Halfords today said it had benefited from a Covid boost as fears over taking planes, trains and buses sent consumers scurrying to cars and bikes.
The bikes to car parts chain saw revenues increase 5% in the 20 weeks to August 21 with its cycling division’s sales rocketing, helped in part by commuters buying electric bikes.
Chief executive Graham Stapleton said avoiding public transport and a staycation boom was aiding revenues. He said: “There are more cars doing more shorter journeys which puts a strain on the car meaning they need services and MOTs.
“There’s also more people in the UK at the moment than there would normally be, a lot of people have not travelled.”
The retailer saw sales of staycation products like roof boxes and rails improve too.
The chain saw a 160% jump in online sales during the period, despite large numbers of its stores remaining open due to their essential status.
It also said it was buoyed by a jump in demand for e-scooters and electric bikes, which reported a 230% sales jump for the period.
Meanwhile, motoring retail sales fell by 28.6% for the 20-week period but returned to growth in the past seven weeks as more drivers returned to the road.
Halfords’ autocentre business saw like-for-like sales slip by 7.6% over the period but has seen an improving trend during the current trading quarter. “If you look at the Apple and Google data there is almost the same numbers of cars as before the crisis,” Stapleton said.

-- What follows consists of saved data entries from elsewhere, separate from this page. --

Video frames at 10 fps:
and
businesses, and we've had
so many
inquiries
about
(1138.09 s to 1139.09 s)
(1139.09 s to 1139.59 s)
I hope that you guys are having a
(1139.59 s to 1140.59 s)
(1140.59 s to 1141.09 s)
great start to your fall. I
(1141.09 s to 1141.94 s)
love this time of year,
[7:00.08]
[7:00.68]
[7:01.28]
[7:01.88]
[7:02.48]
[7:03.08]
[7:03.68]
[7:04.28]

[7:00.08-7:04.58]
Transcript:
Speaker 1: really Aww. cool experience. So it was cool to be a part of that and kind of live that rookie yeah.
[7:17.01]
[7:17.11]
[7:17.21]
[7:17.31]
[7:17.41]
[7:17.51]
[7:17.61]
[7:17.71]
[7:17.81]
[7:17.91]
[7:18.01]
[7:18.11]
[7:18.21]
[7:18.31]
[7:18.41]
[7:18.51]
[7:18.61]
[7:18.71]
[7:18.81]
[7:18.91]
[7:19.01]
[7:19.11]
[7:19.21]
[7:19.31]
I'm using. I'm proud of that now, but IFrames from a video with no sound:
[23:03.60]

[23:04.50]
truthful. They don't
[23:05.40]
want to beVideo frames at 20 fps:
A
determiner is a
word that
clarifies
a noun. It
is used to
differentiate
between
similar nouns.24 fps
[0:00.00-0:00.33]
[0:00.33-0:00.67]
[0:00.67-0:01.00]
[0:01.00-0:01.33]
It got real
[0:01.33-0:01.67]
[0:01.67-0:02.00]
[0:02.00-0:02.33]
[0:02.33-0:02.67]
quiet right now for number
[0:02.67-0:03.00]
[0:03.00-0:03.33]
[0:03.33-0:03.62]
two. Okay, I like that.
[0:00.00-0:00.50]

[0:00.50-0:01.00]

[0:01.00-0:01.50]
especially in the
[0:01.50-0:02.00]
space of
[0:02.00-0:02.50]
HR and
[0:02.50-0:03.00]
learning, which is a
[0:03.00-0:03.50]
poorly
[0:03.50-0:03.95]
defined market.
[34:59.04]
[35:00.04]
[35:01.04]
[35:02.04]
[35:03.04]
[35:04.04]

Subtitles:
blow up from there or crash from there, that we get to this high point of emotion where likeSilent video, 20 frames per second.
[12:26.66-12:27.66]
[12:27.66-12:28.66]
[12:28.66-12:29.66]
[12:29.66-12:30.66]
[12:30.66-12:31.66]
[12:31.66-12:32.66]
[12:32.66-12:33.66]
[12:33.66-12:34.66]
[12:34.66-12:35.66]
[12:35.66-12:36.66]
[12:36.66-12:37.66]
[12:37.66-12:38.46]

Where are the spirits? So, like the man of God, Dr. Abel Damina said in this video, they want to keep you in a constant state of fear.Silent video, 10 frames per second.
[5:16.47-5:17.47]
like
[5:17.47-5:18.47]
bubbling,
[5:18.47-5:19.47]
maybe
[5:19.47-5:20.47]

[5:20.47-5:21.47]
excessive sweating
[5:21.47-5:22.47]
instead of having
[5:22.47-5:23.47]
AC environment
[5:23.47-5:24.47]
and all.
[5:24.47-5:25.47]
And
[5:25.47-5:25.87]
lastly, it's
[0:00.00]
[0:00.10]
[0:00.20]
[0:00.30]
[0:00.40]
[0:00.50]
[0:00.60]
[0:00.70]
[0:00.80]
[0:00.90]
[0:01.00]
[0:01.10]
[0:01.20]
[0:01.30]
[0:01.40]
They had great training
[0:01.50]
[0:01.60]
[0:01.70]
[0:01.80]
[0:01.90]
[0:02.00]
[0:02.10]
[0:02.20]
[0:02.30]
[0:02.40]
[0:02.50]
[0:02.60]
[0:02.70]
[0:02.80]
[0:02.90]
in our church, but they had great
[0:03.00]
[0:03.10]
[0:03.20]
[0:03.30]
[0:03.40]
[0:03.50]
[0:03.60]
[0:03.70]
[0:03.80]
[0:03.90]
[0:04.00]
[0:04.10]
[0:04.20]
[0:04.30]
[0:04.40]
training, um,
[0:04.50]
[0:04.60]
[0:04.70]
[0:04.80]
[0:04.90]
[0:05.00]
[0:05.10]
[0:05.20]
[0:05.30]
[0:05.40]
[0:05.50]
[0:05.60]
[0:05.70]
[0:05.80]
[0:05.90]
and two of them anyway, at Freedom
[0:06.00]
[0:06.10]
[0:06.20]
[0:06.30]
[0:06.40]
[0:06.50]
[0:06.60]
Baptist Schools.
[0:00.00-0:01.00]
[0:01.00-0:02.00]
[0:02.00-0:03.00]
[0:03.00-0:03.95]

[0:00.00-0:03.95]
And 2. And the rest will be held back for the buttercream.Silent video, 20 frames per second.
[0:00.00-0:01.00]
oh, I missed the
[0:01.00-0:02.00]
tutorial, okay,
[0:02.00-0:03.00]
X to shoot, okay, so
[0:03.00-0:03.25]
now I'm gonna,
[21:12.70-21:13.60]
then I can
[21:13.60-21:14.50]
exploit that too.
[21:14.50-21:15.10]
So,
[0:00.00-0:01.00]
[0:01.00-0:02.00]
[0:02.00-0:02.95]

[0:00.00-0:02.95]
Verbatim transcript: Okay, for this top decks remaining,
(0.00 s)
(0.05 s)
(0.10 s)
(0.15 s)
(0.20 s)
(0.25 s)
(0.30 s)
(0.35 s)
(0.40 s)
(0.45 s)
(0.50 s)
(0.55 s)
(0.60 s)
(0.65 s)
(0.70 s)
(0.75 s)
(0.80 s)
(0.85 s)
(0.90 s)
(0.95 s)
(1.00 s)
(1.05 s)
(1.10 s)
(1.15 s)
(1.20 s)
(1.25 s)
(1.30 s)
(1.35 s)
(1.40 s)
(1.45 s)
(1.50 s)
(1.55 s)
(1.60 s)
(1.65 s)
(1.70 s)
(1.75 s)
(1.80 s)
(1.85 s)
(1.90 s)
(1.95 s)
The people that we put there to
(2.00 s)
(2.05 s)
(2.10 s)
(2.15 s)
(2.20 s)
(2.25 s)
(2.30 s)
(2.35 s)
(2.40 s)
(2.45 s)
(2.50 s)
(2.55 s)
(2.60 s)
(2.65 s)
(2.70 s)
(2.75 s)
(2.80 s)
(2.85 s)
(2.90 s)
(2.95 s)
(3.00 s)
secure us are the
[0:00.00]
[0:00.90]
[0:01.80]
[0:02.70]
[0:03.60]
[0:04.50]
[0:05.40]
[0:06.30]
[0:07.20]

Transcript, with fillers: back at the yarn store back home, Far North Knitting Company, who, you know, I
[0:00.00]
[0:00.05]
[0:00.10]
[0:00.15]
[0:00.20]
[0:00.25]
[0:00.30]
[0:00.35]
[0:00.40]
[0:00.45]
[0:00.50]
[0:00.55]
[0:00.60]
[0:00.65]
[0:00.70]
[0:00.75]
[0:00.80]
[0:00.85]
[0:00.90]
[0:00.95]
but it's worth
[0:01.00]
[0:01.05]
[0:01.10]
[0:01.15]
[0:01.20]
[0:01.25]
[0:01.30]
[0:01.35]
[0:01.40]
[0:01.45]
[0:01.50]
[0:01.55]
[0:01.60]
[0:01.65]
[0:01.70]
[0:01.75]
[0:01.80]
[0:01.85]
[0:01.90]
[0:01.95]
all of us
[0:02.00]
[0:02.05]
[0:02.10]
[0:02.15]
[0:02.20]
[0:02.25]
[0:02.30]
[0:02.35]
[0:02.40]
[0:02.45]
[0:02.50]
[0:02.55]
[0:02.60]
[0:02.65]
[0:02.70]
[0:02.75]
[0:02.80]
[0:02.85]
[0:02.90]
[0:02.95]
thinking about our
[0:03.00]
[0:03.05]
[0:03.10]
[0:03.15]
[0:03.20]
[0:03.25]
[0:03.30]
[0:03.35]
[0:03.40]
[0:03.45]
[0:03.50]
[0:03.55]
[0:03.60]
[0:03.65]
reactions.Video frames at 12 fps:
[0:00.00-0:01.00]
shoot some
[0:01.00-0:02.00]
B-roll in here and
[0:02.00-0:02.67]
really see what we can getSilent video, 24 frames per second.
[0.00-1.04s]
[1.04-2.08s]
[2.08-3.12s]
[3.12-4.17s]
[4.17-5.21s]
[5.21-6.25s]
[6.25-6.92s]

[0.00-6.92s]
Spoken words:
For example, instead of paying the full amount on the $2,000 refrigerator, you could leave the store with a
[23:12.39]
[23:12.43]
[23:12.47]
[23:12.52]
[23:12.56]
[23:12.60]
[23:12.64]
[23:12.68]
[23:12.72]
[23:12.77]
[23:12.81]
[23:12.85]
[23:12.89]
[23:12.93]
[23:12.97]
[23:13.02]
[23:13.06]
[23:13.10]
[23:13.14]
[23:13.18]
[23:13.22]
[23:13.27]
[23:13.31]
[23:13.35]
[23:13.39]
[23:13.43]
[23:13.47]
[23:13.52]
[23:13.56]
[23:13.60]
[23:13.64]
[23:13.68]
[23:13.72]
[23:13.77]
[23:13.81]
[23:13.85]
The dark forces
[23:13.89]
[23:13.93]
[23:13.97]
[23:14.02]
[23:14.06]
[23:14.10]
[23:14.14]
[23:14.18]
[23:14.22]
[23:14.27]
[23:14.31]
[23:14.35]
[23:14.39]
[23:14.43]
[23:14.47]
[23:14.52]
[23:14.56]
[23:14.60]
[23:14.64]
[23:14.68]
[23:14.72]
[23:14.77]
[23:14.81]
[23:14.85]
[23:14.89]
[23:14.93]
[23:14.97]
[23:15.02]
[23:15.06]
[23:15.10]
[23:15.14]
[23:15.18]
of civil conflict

The company said that trading across the group in the last seven weeks of the period was “significantly better” than it had anticipated in early July.
It said it therefore expects a profit of between £35 million and £40 million for the half-year if it maintains strong trading in September.
However Halfords warned that economic uncertainty could hit profits and the shares fell 4% to 177p.
In a Buy note, analysts at Peel Hunt said: “Halfords’ second quarter trading was stellar in every way: cycling has gone from 4th to 5th gear and motoring saw like-for-like sales growth accelerate when stores went from dark to ‘lite’. Halfords has taken advantage of tailwinds, and the first half should impress in profit terms.”
Halfords ran “dark” stores in lockdown – with customers picking up goods from stores in the car parks – and has now reopened them fully with social distancing measures in place.